Poly-5-aminoindole:Poly(4-styrenesulfonic acid) loaded locust bean gum/xanthan gum hydrogel for transdermal delivery of Imatinib via iontophoresis

Melanoma is an aggressive type of skin cancer due to its ability to rapidly spread to various organs. The oral drug administration is preferred for its convenience. However, the oral route faces challenges, including the first-pass metabolism and delayed onset of action. Therefore, the transdermal drug delivery system (TDDS) offers an alternative approach to overcome these limitations. This work developed an iontophoresis-based transdermal patch using LCB and XG hydrogel as the drug matrix. In addition, PAIn:PSS was synthesized and employed as the drug carrier, whereas Imatinib was used as the model drug.

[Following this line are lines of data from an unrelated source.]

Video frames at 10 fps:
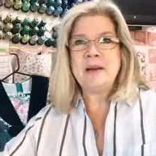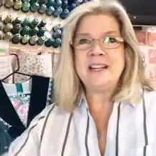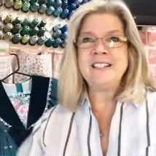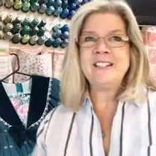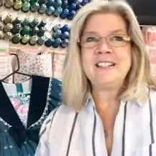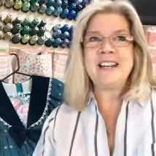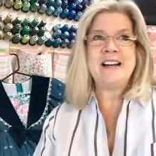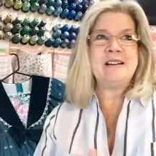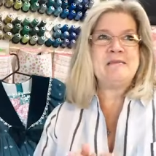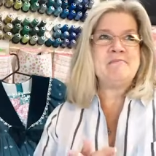much
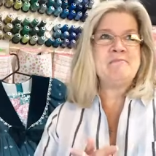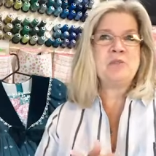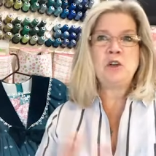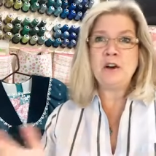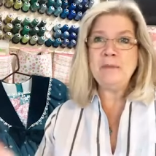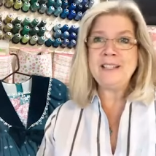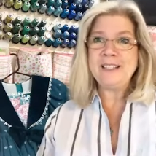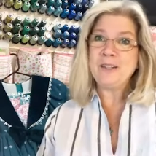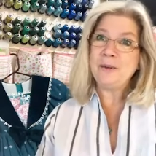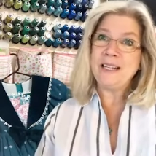um, garment
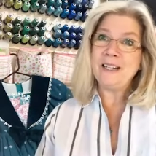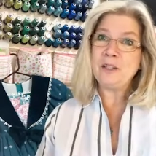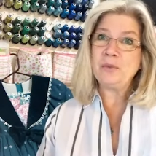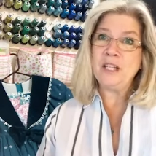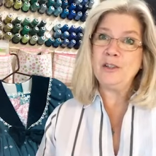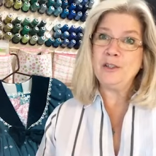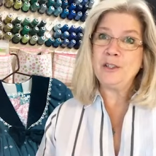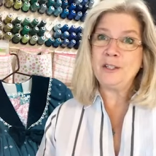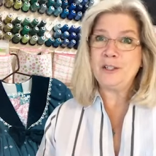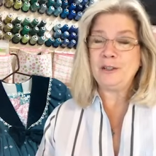sewing as we
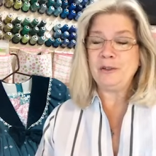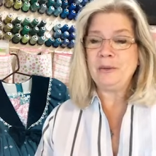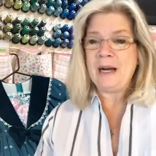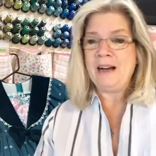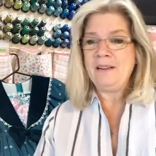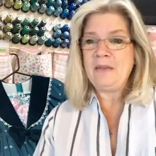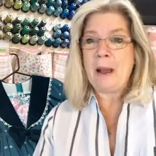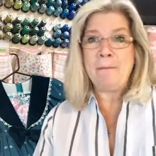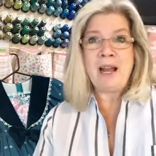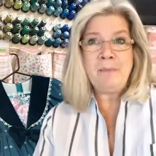used to do.
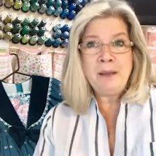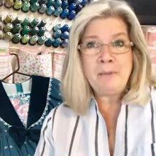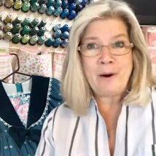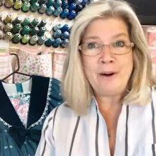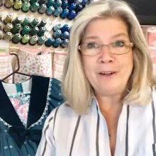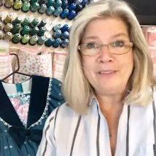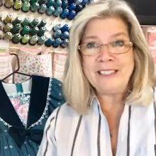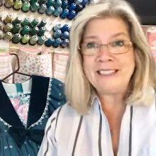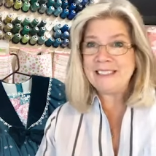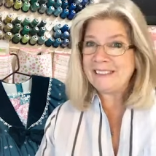That might be part of
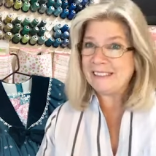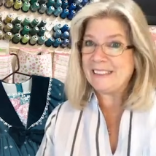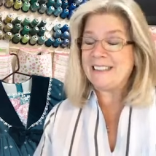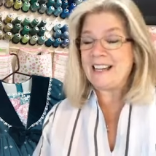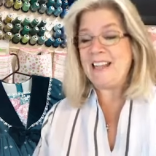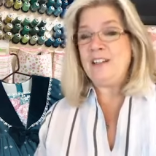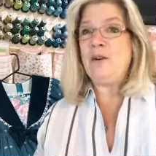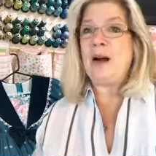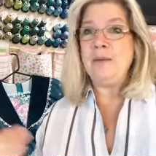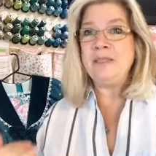it. Uh, I
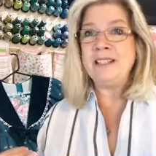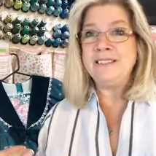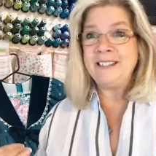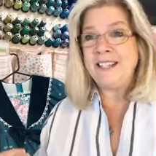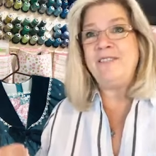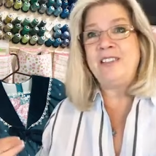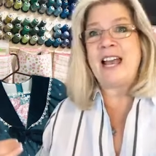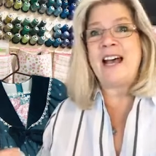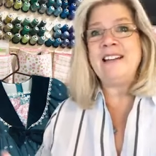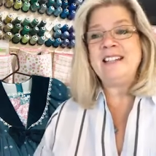know I'm guilty of
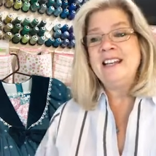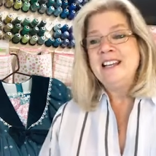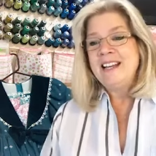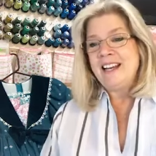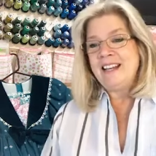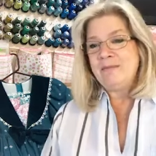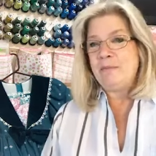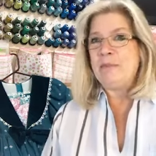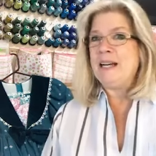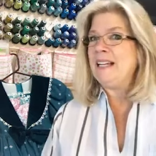that,
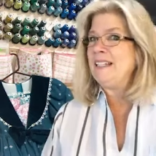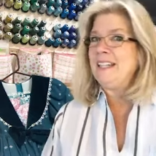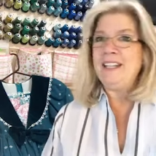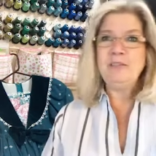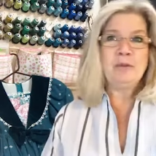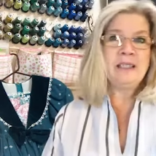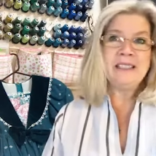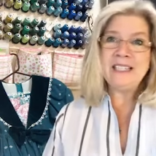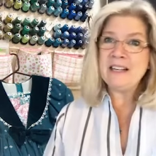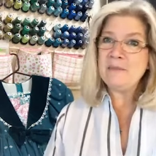but it
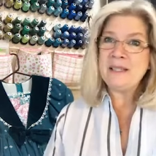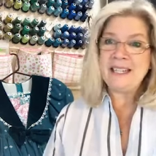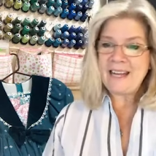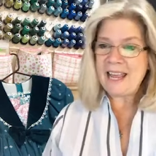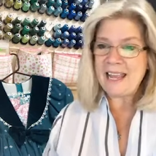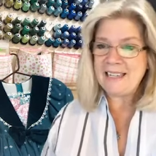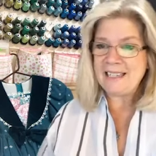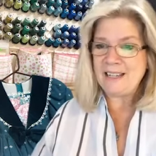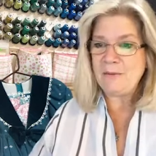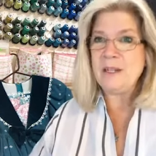really comes in
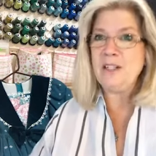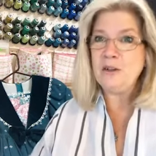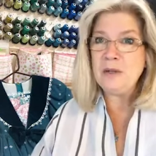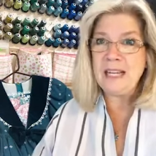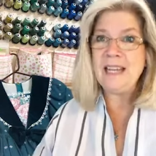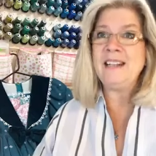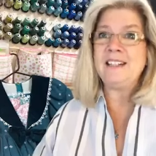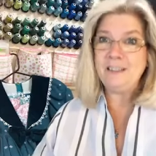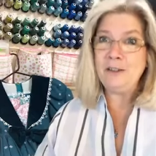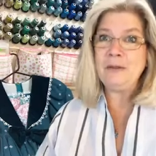handy. When you need
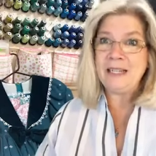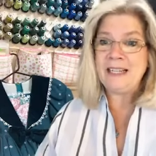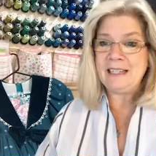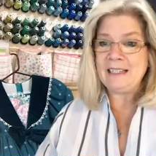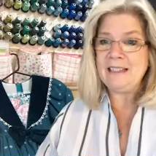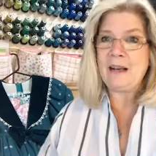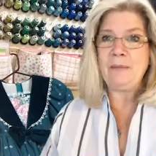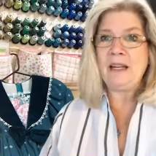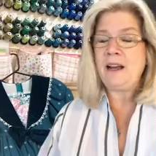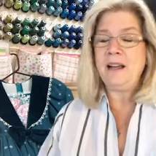it, you need it. I
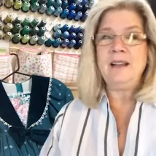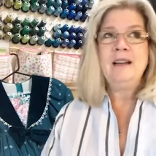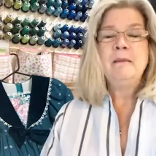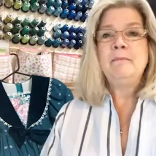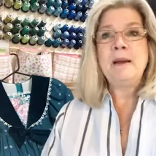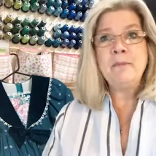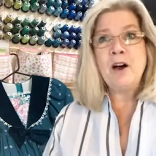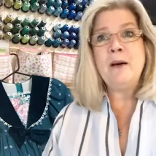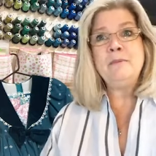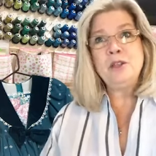mean, I my
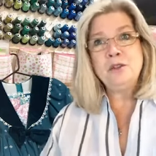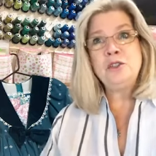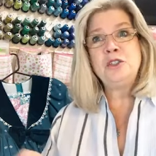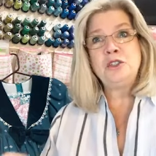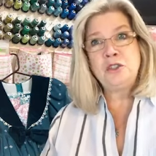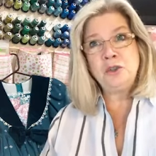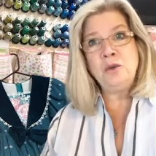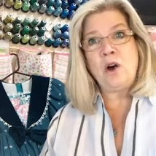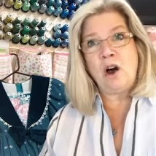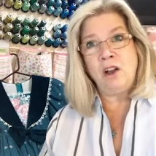mom used to
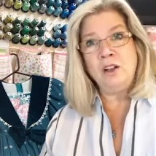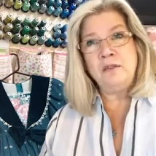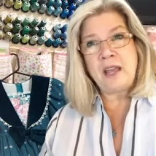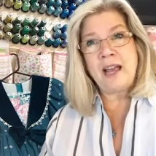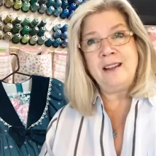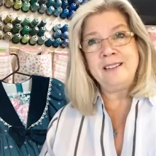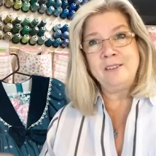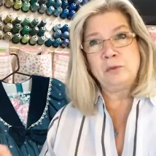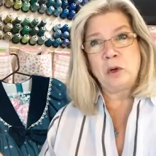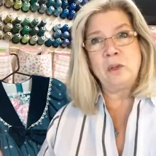do all of that
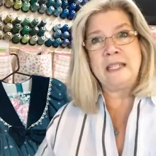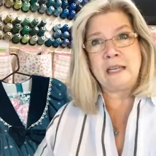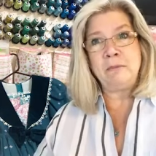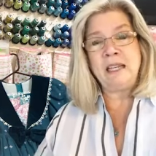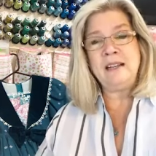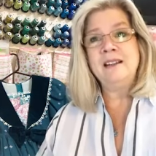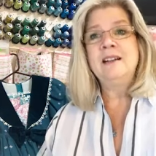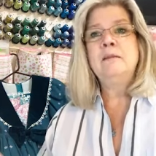rolled hemming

LCB:XG hydrogels were fabricated at the various weight ratios. The LCB:XG (60:40%w/w) hydrogel exhibited the largest pore size (261.3 ± 67.3 μm). In-vitro release and permeation studies demonstrated that a lower XG ratio resulted in increased Imatinib release. Additionally, incorporating PAIn:PSS further enhanced the release efficiency. Applying an electric field significantly improved drug permeation due to the electrorepulsion which promoted the transport of drug molecules across the skin. Additionally, the permeated release at the pH of 5.5 was slightly lower than that at the pH of 7.4; this can be attributed to the increased positive charge of Imatinib reducing skin permeation due to increased hydrophilicity. Cytotoxicity tests revealed that incorporating PAIn:PSS into the hydrogel patch maintained the high cell viability of 84%, confirming that the hydrogel patch was safe for human tissues. These findings highlight the potential of LCB:XG hydrogel-based transdermal patches combined with PAIn:PSS and iontophoresis for the controlled drug release and efficient Imatinib transdermal delivery.